The spelling “metre” always refers to the fundamental unit of length in the metric system. According to the Oxford English Dictionary (OED), it comes from Old English, reinforced in Middle English via Old French “metre”, Latin “metrum” and originally from Greek “metron”, meaning measure. From this word, we derive words and their spellings related to the metric system and general measurement terms such as:

  • metric
  • metrical
  • metricate
  • metrology
  • metronome (OED: A musician’s device that marks time at a selected rate by giving a regular tick.)

All the words listed above are related to “metre” and are never spelled meter-, always metr-.

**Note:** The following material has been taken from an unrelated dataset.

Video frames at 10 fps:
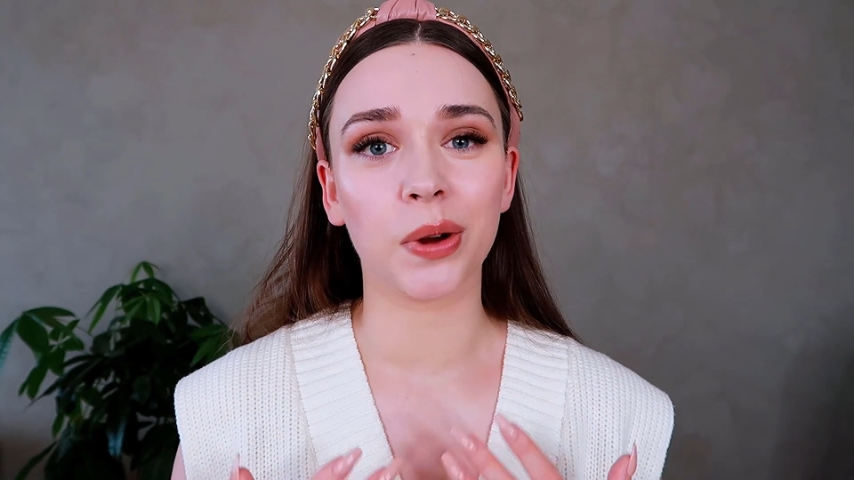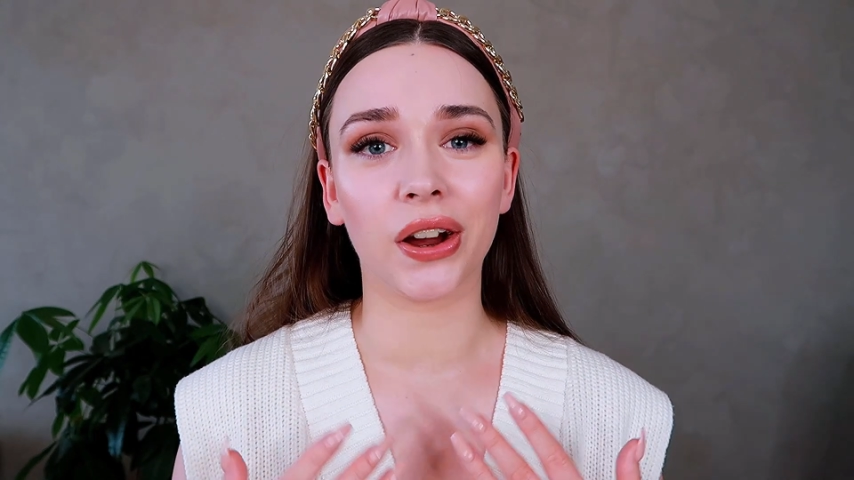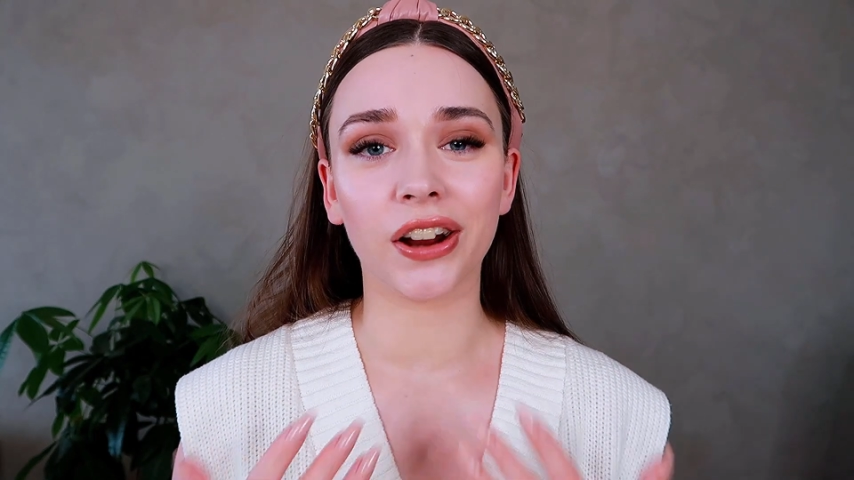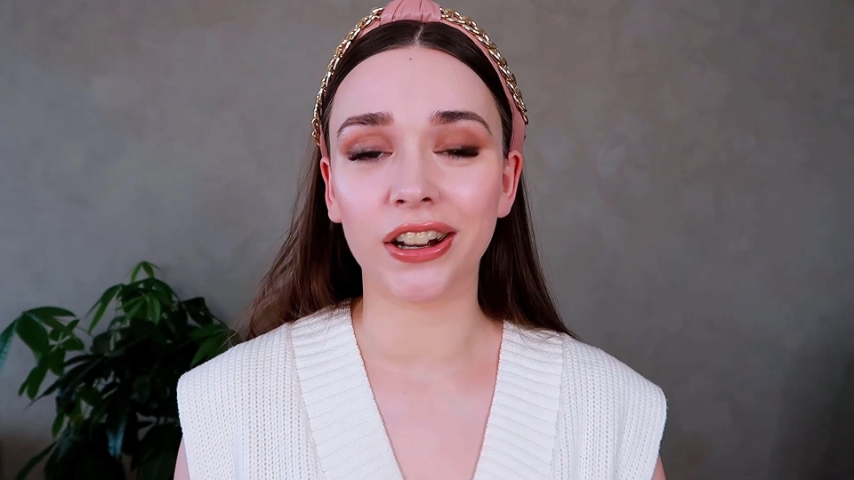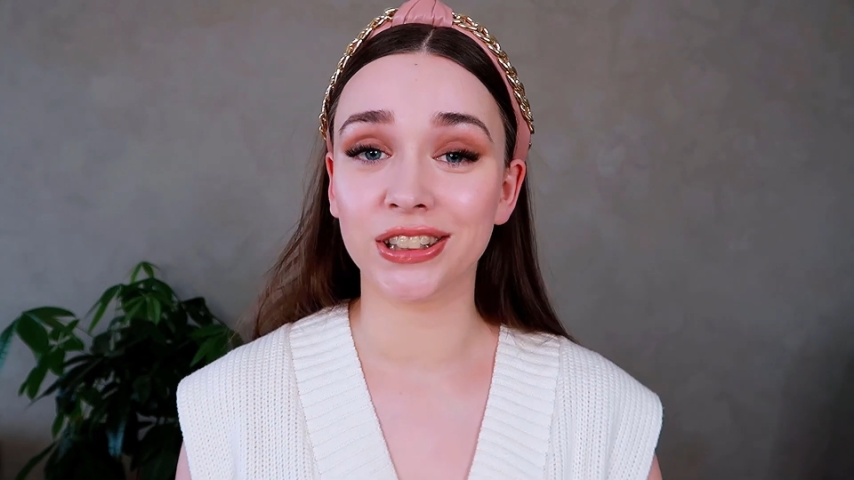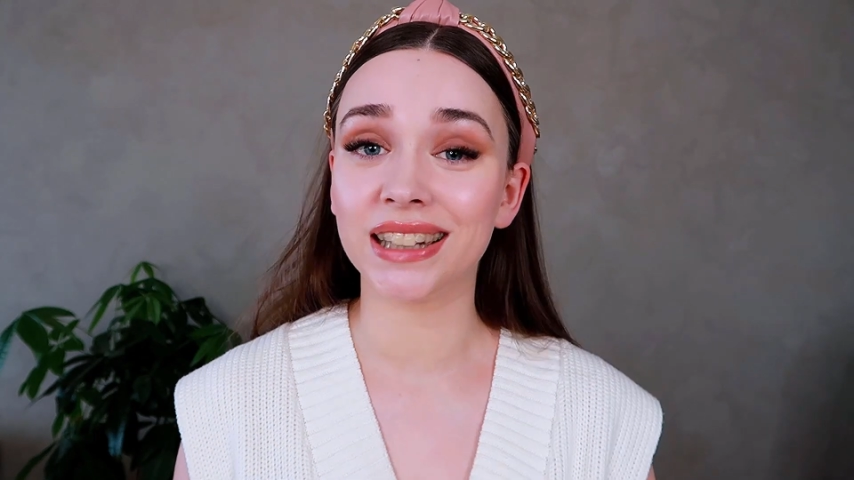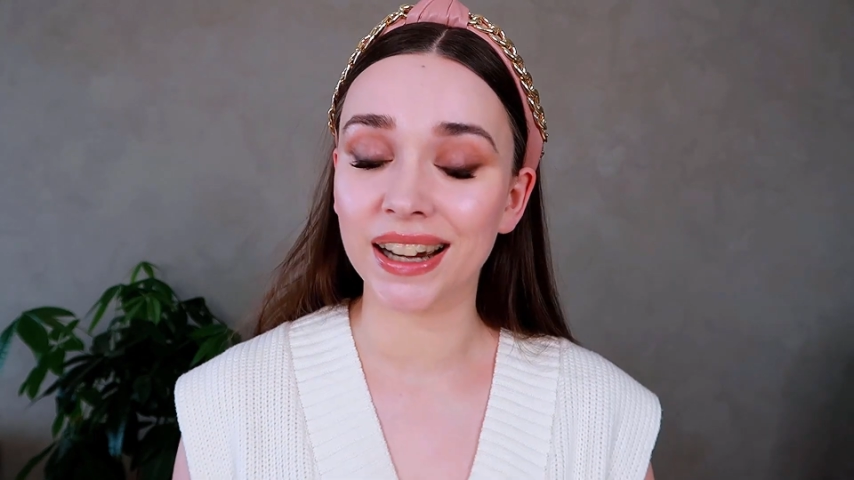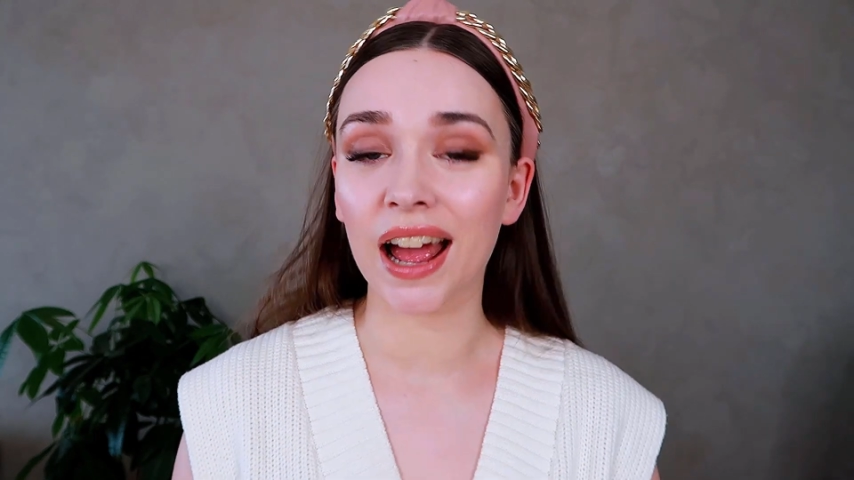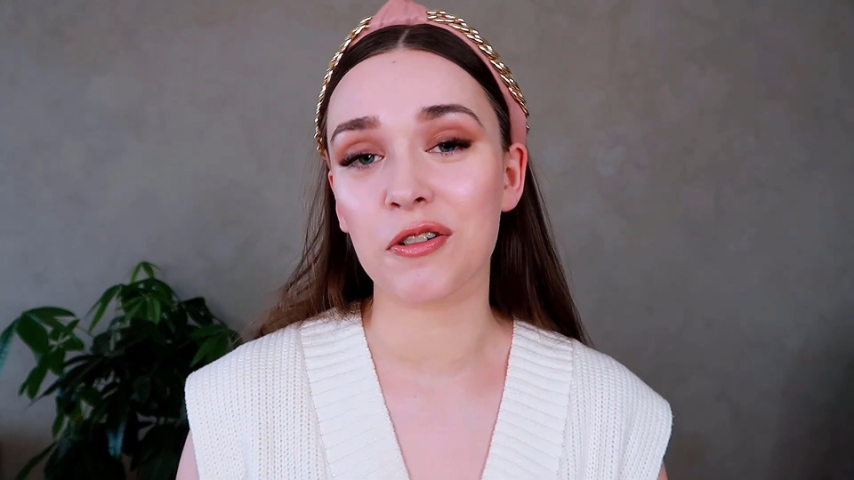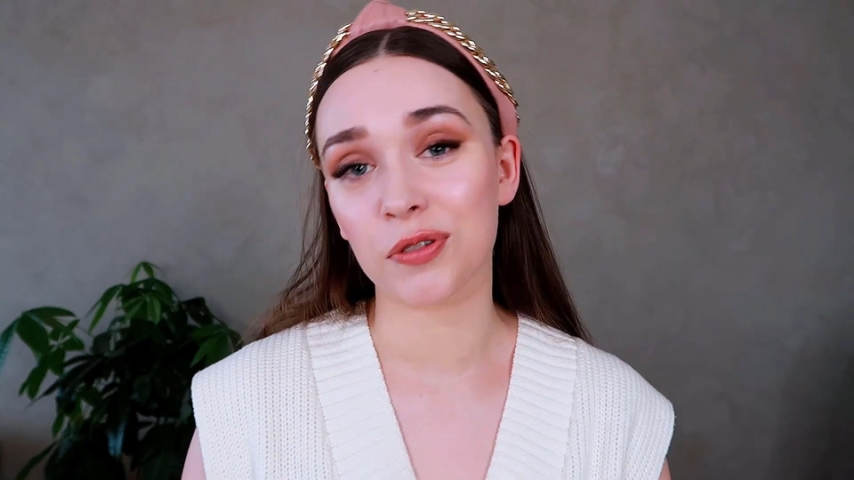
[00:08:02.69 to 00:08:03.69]
but I did
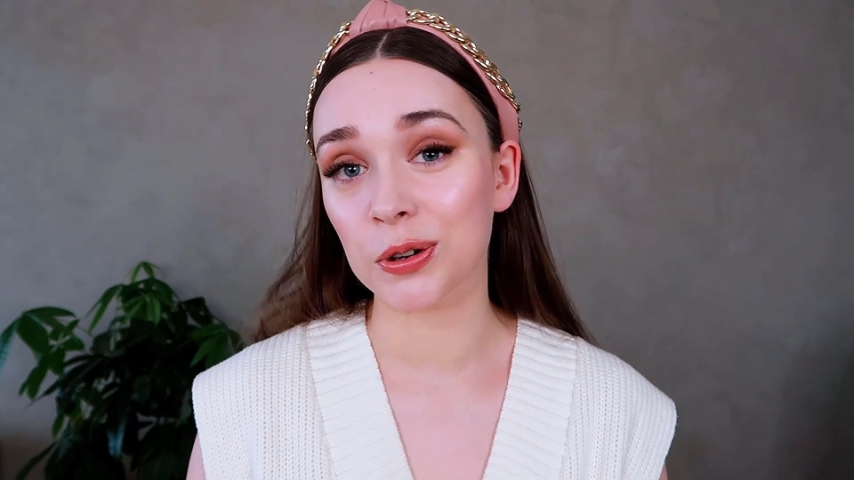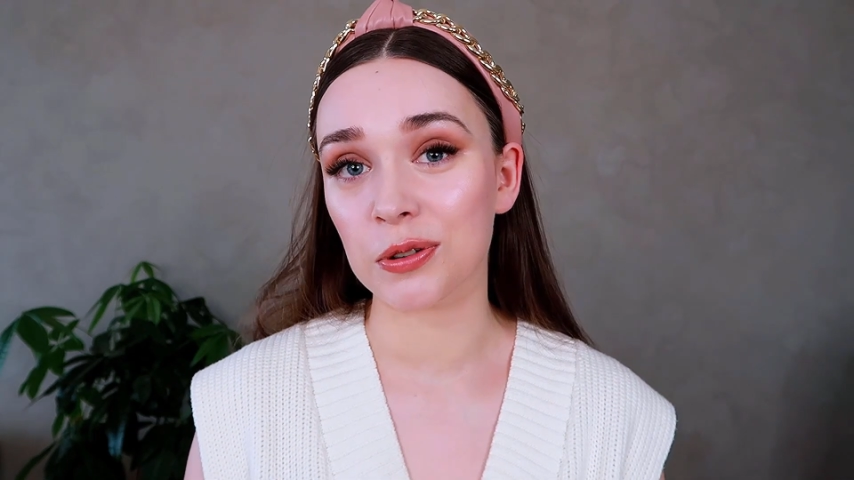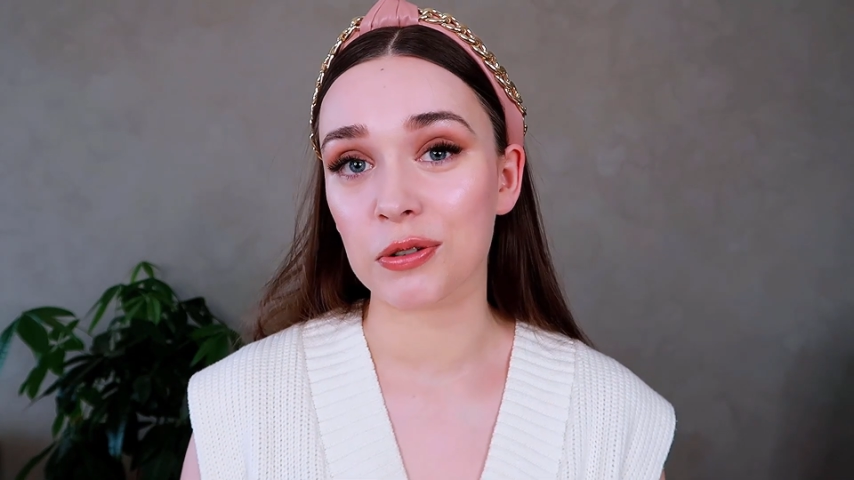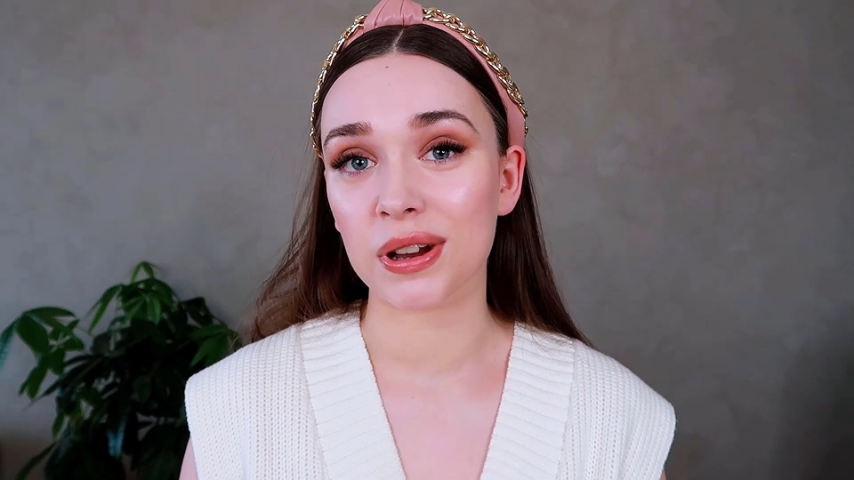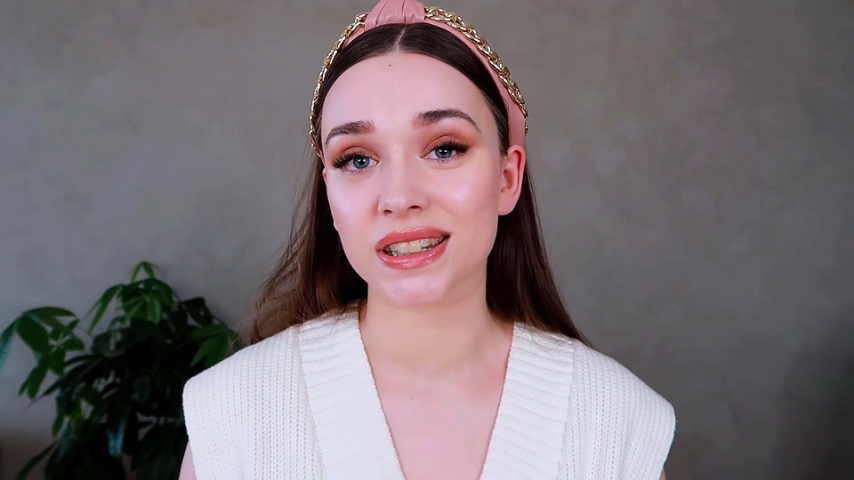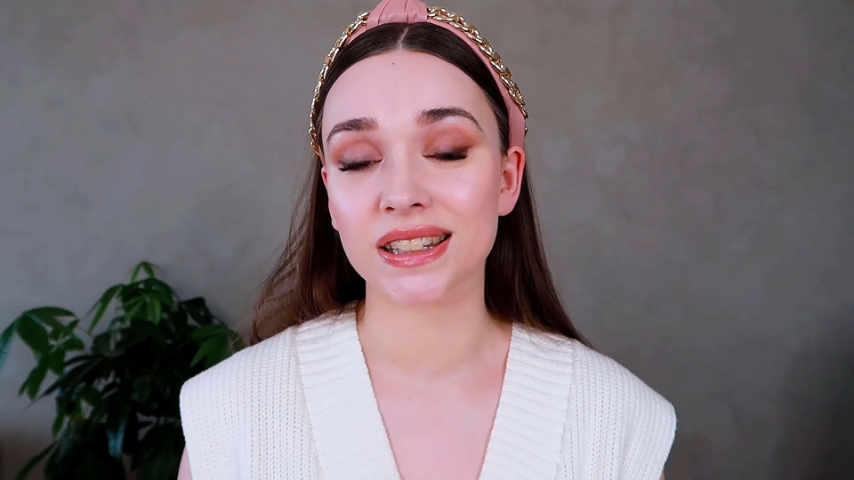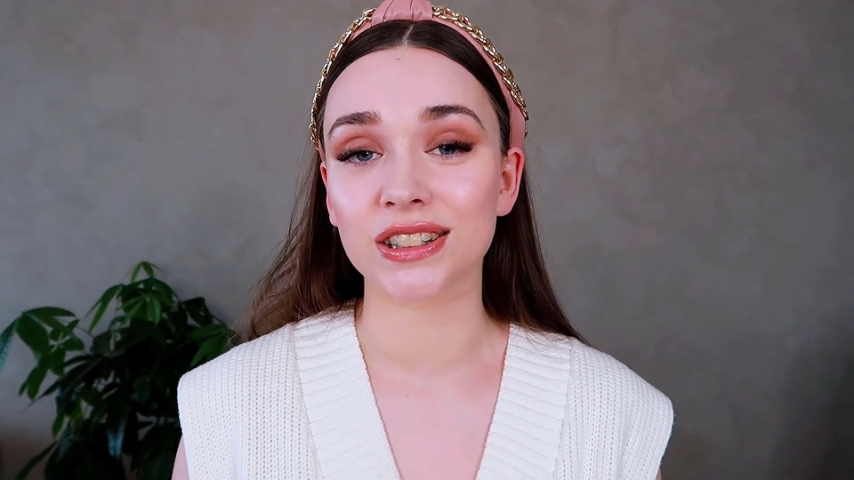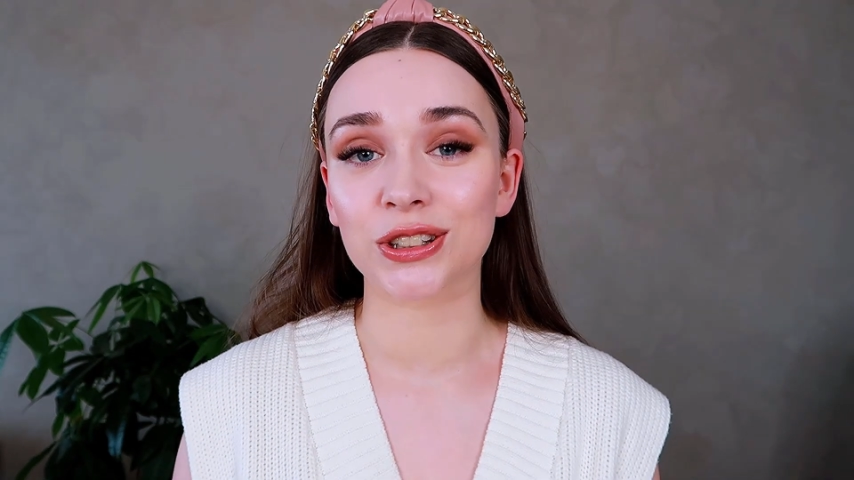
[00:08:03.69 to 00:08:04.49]
have a few requests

The meter is normally used for measuring devices in all parts of the English-speaking world. The names of all kinds of measuring device end in -meter. According to the OED, meter comes from Middle English, that in the sense of “person who measures”, it is derived from “METE” + “-ER”.

It is often useful to distinguish between units of lengths and measuring devices. The “Spelling metre or meter” document by Pat Naughtin gives some useful examples (see link at the bottom of this article). It is a standard feature of English spelling to use different spellings for words that sound the same to convey meaning (e.g. wait/weight, whole/hole, etc.). It is also a hallmark of the English spelling system to retain the original spellings for foreign words (e.g. double, paella, pizza, spaghetti, etc.). The distinction between the “metre” spelling for distance and the “meter” spelling for measuring devices is especially useful for distinguishing between micrometre for a millionth of a metre and micrometer, an instrument for measuring extremely small distances. They are even pronounced differently. Micrometre is pronounced with emphasis on the first syllable whereas micrometer is pronounced with emphasis on the second syllable.

According to the OED, the metric unit of volume or capacity, the litre, comes from French, alternative of “litron”, an obsolete measure of capacity, via medieval Latin, from Greek “litra”, a Sicilian monetary unit. The OED lists the noun “litreage” as a derivative word of litre, interestingly with no variant spelling (i.e. “literage” spelling does not exist).

The “tonne” spelling is only used for the metric tonne, a weight equal to 1000 kg. The “ton” spelling is normally used for various types of non-metric tons. Some relate to mass and others relate to volume or capacity. The OED lists the following tons for which the “ton” spelling is used:

  • long ton
  • short ton
  • displacement ton
  • freight ton
  • net ton or register ton
  • gross ton

Each item in the list has a different meaning. The Americans also use the “ton” spelling for the metric tonne. When they write “ton”, they also need to write “metric” before “ton” to distinguish between the metric tonne and other tons. While the Americans do not use the “tonne” spelling, they still maintain the distinction between the “ton” and “tun” spellings. The OED lists “ton” as a word of Middle English origin and a variant of “tun” and says that both spellings are used for the container and the weight. If the Americans wanted to go for a phonetic spelling for the metric tonne, they would surely have opted for “tun”, which already exists as a valid English spelling, albeit used for other meanings. The “tun” spelling is used for large beer and wine containers and also for an imperial capacity measure equal to 4 hogsheads.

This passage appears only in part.